Melatonin protects chicken follicular granulosa cells against oxidative damage-induced apoptosis via inhibiting FOXO1 signaling pathway.

In laying hens, the age-related decline in egg production efficiency is largely attributed to ovarian dysfunction and increased follicular atresia, which are aggravated by oxidative damage mediated by reactive oxygen species (ROS).
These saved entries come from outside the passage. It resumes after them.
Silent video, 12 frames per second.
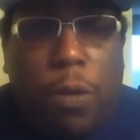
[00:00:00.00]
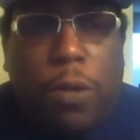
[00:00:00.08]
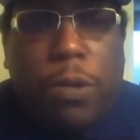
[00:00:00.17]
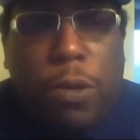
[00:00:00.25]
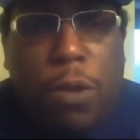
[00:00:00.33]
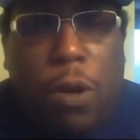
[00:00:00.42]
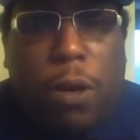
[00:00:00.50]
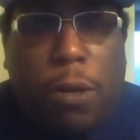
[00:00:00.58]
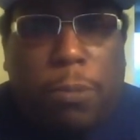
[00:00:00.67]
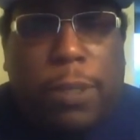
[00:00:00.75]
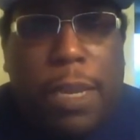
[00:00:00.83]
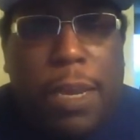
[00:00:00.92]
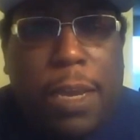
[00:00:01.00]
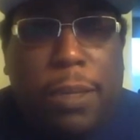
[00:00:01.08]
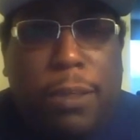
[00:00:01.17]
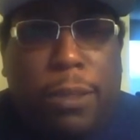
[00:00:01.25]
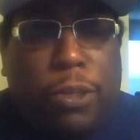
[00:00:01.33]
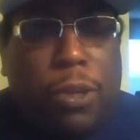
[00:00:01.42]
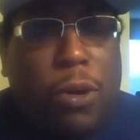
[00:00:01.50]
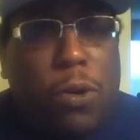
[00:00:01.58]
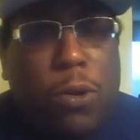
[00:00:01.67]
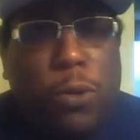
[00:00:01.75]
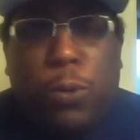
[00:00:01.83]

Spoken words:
You know what I'm saying? So,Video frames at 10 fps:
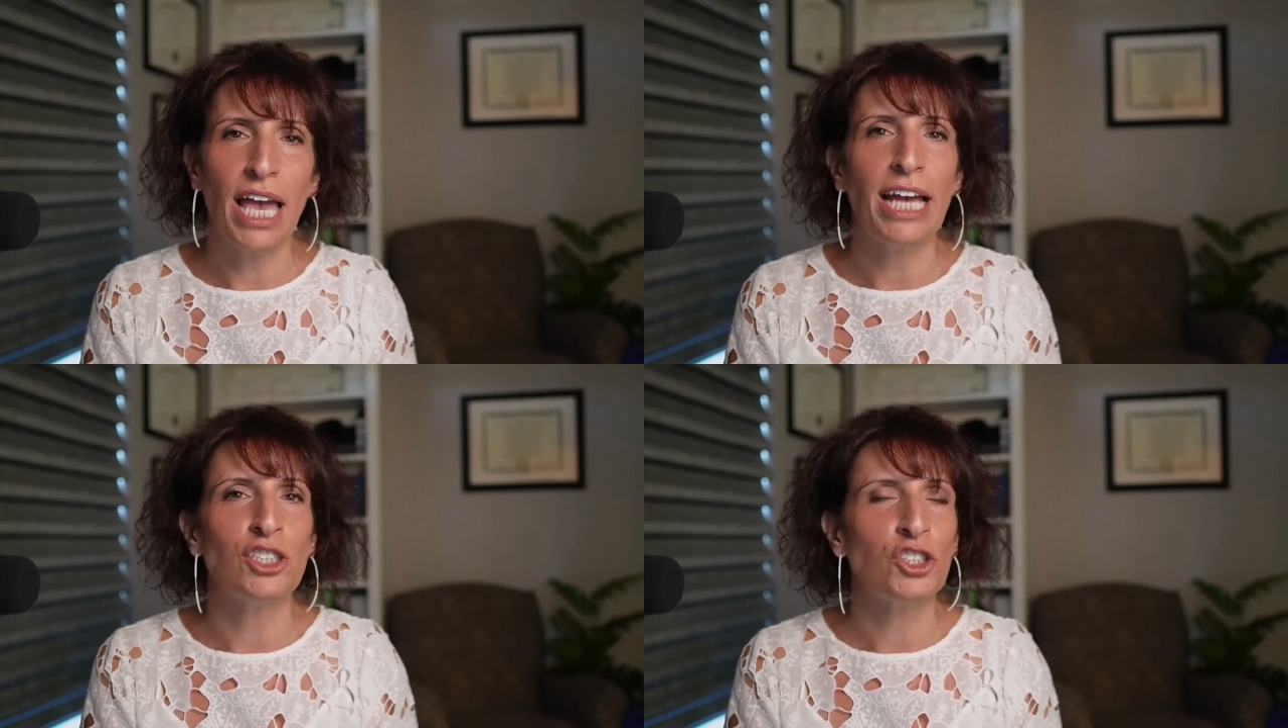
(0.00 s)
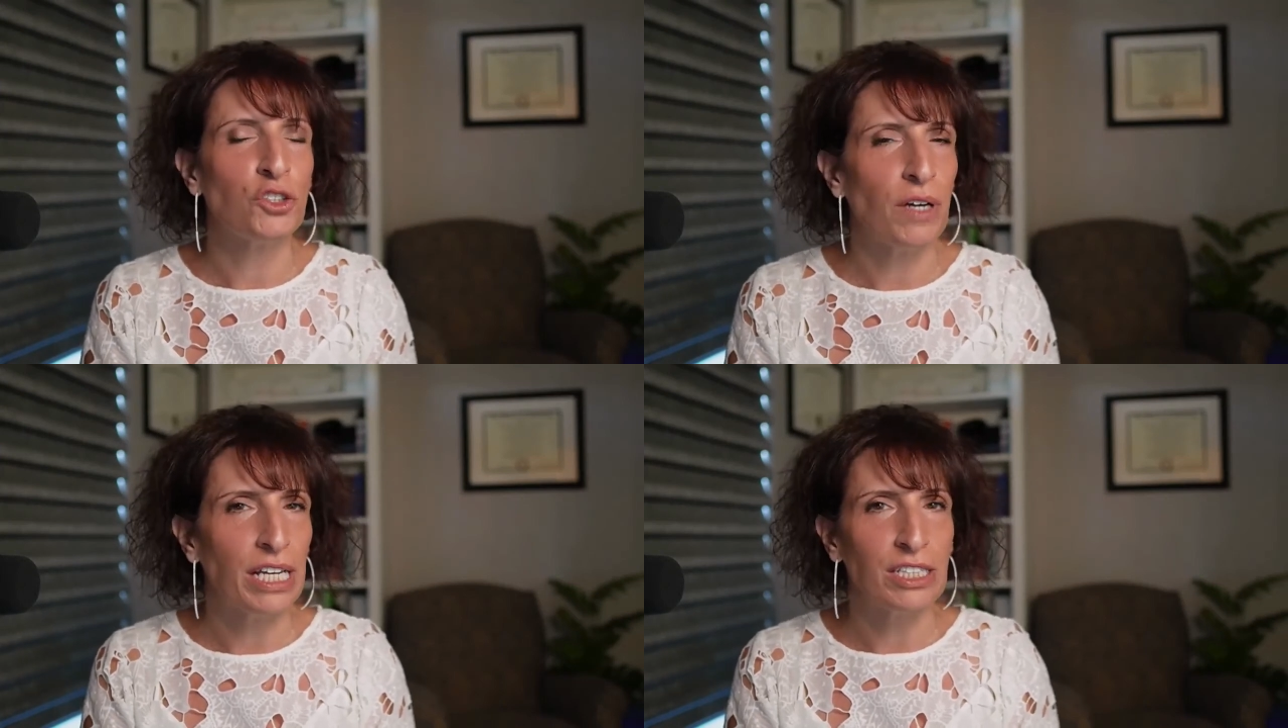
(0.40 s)
and
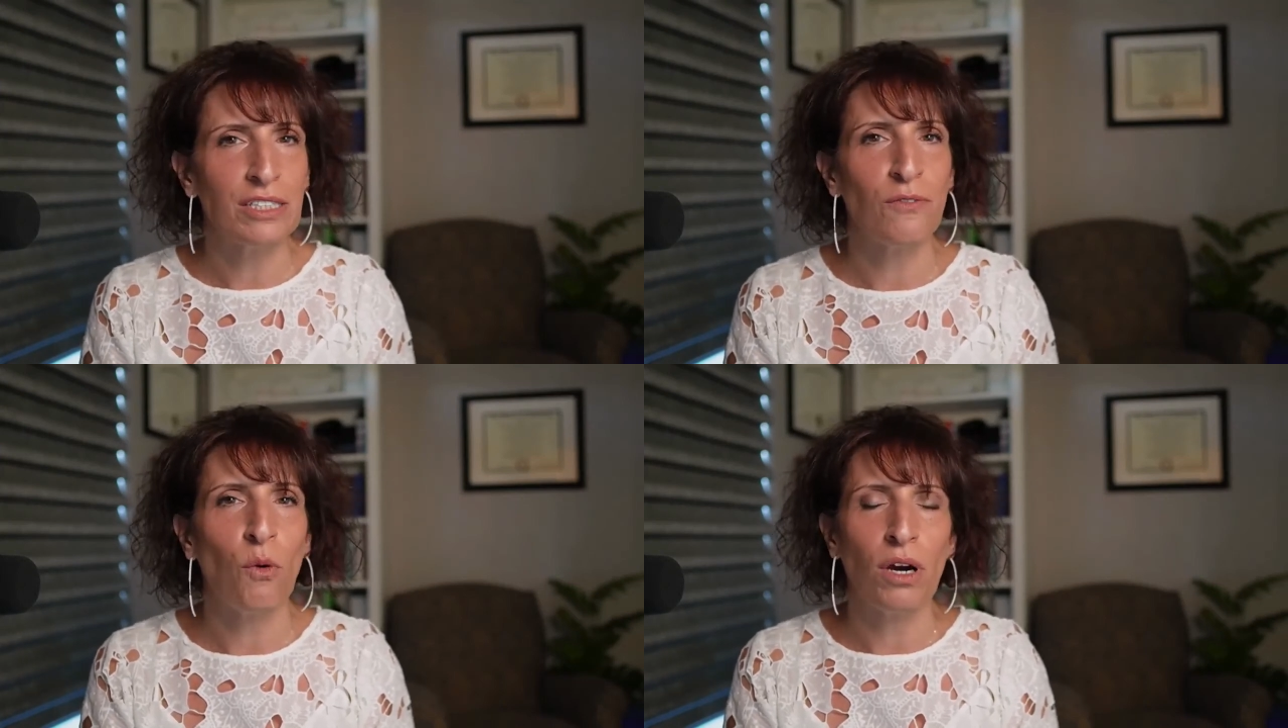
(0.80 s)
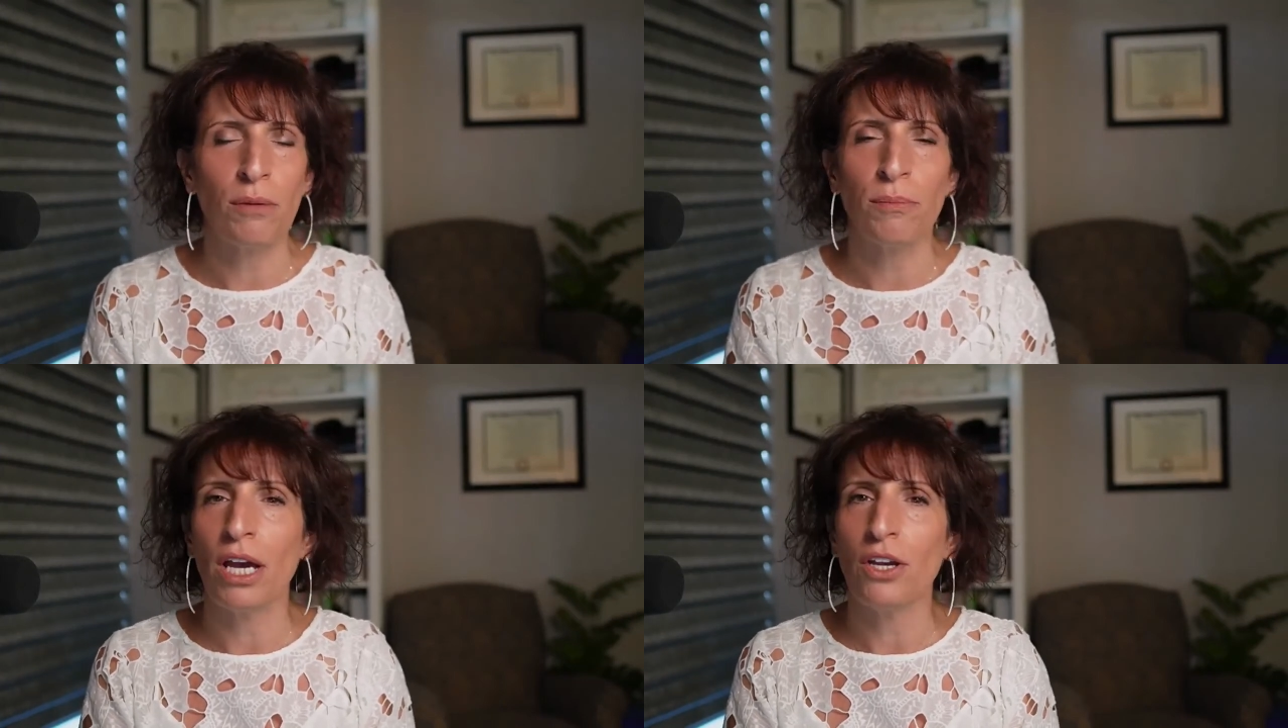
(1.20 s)

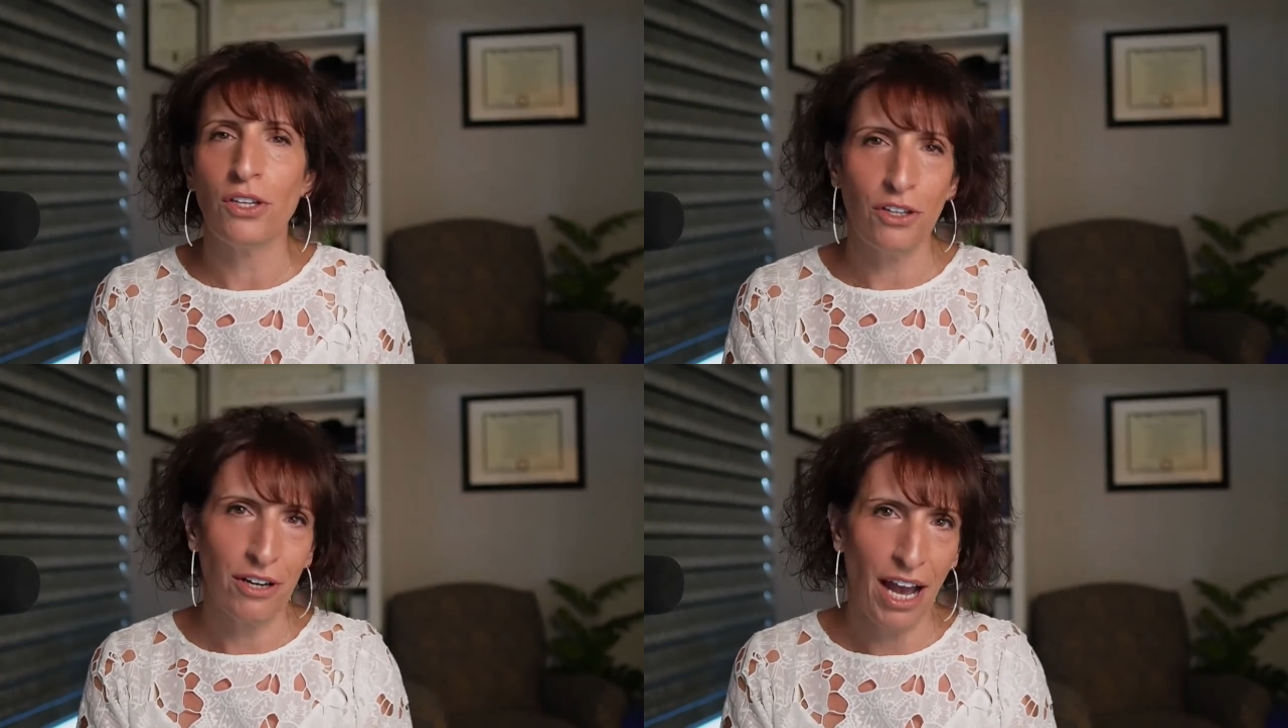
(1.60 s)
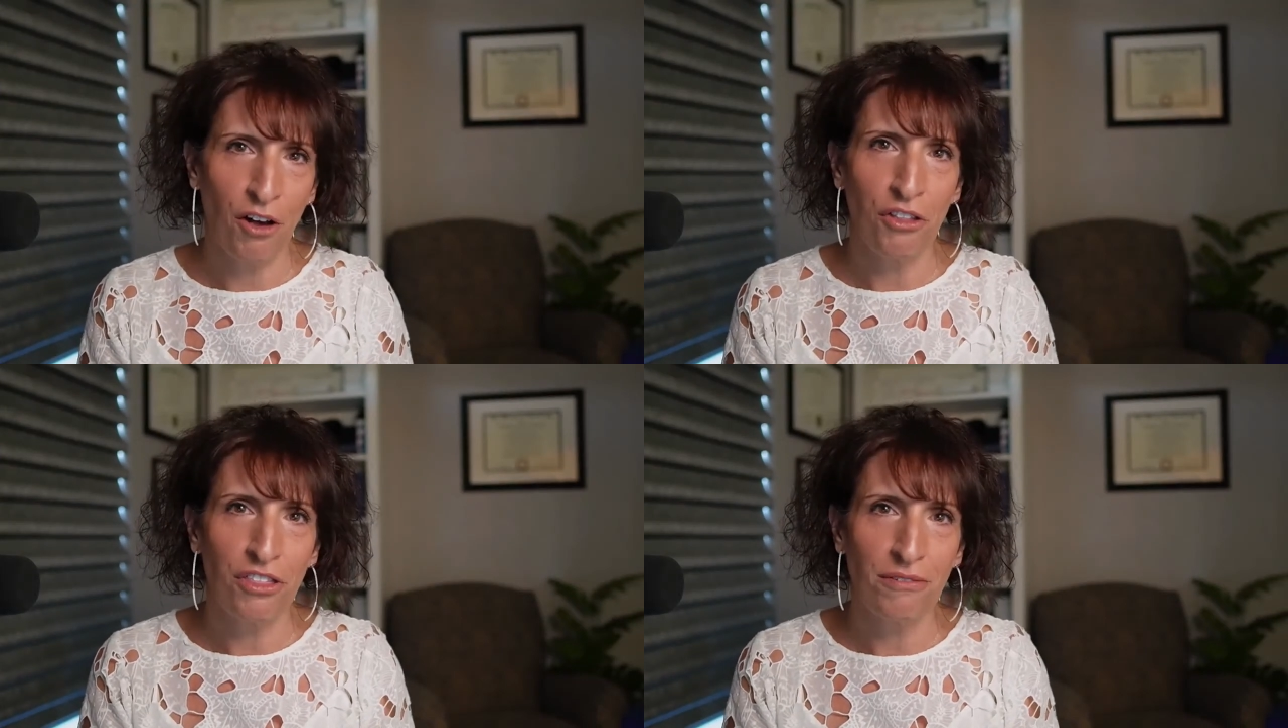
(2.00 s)
transform your health.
Melatonin (Mel) demonstrates powerful antioxidant capabilities, which are essential in eliminating free radicals and enhancing antioxidant enzymes, crucial for the development of follicles. Forkhead Box Protein O1 (FOXO1), a key member of the FOXO family, plays a vital role in regulating various physiological processes involved in follicle growth, maturation, and atresia. This study focused on examining the impact of Mel on chicken follicular granulosa cells (CFGCs) upon oxidative stress and investigated its specific mechanisms. An oxidative stress model was developed using exposure to hydrogen peroxide (H₂O₂) at a concentration of 50 μmol/L for 6 h. This model was based on dose-response curves analyzing cell viability, ROS fluorescence intensity, contents of malondialdehyde (MDA), and antioxidant enzyme activities (SOD). Subsequently, we explored the effects of Mel on CFGCs under conditions of oxidative stress, discovering that Mel mitigated the oxidative damage and cellular apoptosis triggered by H(2)O(2). This protective effect was achieved by significantly reducing (P < 0.05) ROS production and modulating the expression of key genes and proteins. It led to upregulation of catalase (CAT), superoxide dismutase isoforms 1 and 2 (SOD1, SOD2), glutathione peroxidase 3 (GPX3), peroxiredoxin 3 (PRDX3), and B-cell lymphoma 2 (BCL-2), but downregulated BCL-2-interacting mediator of cell death (BIM), Caspase-3, and BCL-2-associated X protein (BAX) upon H(2)O(2) exposure (P < 0.05). Additionally, the expression levels of FOXO1, a critical gene and protein in the Mel-treated group, were significantly reduced (P < 0.05), indicating that Mel may safeguard ovarian cells from oxidative damage by suppressing the FOXO1 signaling pathway. To further examine this, we developed models using siRNA against FOXO1 (si-FOXO1) and overexpressing FOXO1 (pcDNA3.1-FOXO1). The results indicated that exposure to Mel significantly increased (P < 0.05) BCL-2 levels while decreasing FOXO1, BIM, Caspase-3, and BAX expressions in both si-FOXO1 and pcDNA3.1-FOXO1 models. Ultimately, these findings suggest that Mel protects CFGCs against oxidative damage-induced apoptosis through inhibiting FOXO1 signaling pathway.